Relation Extraction#

By using a set of simplerules, we can extract an ordered sequence of subject-verb-object triples from a document or sentence. For example, in the sentence "Anna éppen házat épít magának." (Anna builds a house for herself.) "Anna" will be the subject, "épít" will be the verb, and the "ház" will be the object. This triple will be an extracted relation. Using HuSpaCy for tagging and dependency parsing and the modified code for extraction, we can make a simple relaction extraction tool.

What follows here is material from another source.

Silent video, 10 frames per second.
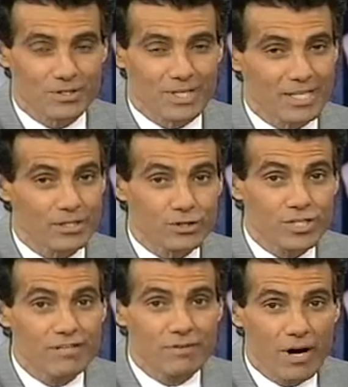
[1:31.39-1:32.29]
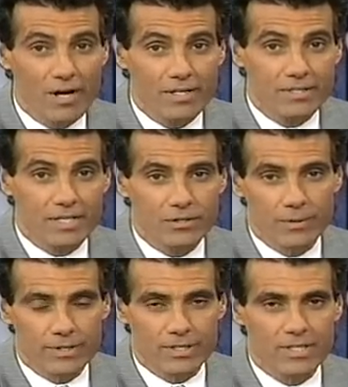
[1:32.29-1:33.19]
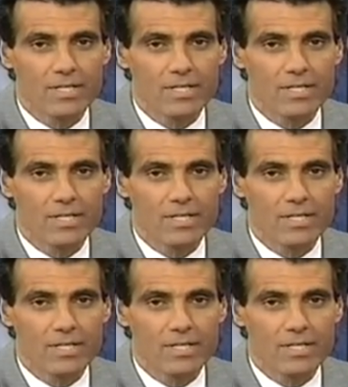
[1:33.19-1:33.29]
night, the chief architect, or is it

Importing and using HuSpaCy#

nlp = spacy.load("hu_core_news_trf")
doc = nlp("Anna éppen házat épít magának.")

Extraction SVO triples#

def subject_verb_object_triples(doclike: types.DocLike) -> Iterable[SVOTriple]:
    if isinstance(doclike, Span):
        sents = [doclike]
    else:
        sents = doclike.sents

    for sent in sents:
        # connect subjects/objects to direct verb heads
        # and expand them to include conjuncts, compound nouns, ...
        verb_sos = collections.defaultdict(lambda: collections.defaultdict(set))
        for tok in sent:
            head = tok.head
            # ensure entry for all verbs, even if empty
            # to catch conjugate verbs without direct subject/object deps
            if tok.pos == VERB:
                _ = verb_sos[tok]
            # nominal subject of active or passive verb
            if tok.dep in _NOMINAL_SUBJ_DEPS:
                if head.pos == VERB:
                    verb_sos[head]["subjects"].update(expand_noun(tok))
            # clausal subject of active or passive verb
            elif tok.dep in _CLAUSAL_SUBJ_DEPS:
                if head.pos == VERB:
                    verb_sos[head]["subjects"].update(tok.subtree)
            # nominal direct object of transitive verb
            elif tok.dep == obj:
                if head.pos == VERB:
                    verb_sos[head]["objects"].update(expand_noun(tok))
            # prepositional object acting as agent of passive verb
            elif tok.dep == pobj:
                if head.dep == agent and head.head.pos == VERB:
                    verb_sos[head.head]["objects"].update(expand_noun(tok))
            # open clausal complement, but not as a secondary predicate
            elif tok.dep == xcomp:
                if (
                    head.pos == VERB
                    and not any(child.dep == obj for child in head.children)
                ):
                    # TODO: just the verb, or the whole tree?
                    # verb_sos[verb]["objects"].update(expand_verb(tok))
                    verb_sos[head]["objects"].update(tok.subtree)
        # fill in any indirect relationships connected via verb conjuncts
        for verb, so_dict in verb_sos.items():
            conjuncts = verb.conjuncts
            if so_dict.get("subjects"):
                for conj in conjuncts:
                    conj_so_dict = verb_sos.get(conj)
                    if conj_so_dict and not conj_so_dict.get("subjects"):
                        conj_so_dict["subjects"].update(so_dict["subjects"])
            if not so_dict.get("objects"):
                so_dict["objects"].update(
                    obj
                    for conj in conjuncts
                    for obj in verb_sos.get(conj, {}).get("objects", [])
                )
        # expand verbs and restructure into svo triples
        for verb, so_dict in verb_sos.items():
            if so_dict["subjects"] and so_dict["objects"]:
                yield SVOTriple(
                    subject=sorted(so_dict["subjects"], key=attrgetter("i")),
                    verb=sorted(expand_verb(verb), key=attrgetter("i")),
                    object=sorted(so_dict["objects"], key=attrgetter("i")),
                )

The function with all it's dependencies is available on GitHub.

Extracting the triples#

tuples = subject_verb_object_triples(doc)

Presenting the data#

for sub_multiple in tuples[0][0]:
    subject += str(sub_multiple) + ", "
subject = subject[:-2]
for verb_multiple in tuples[0][1]:
    verb += str(verb_multiple) + ", "
verb = verb[:-2]
for obj_multiple in tuples[0][2]:
    object += str(obj_multiple) + ", "
object = object[:-2]

relation_list = [[subject, verb, object]]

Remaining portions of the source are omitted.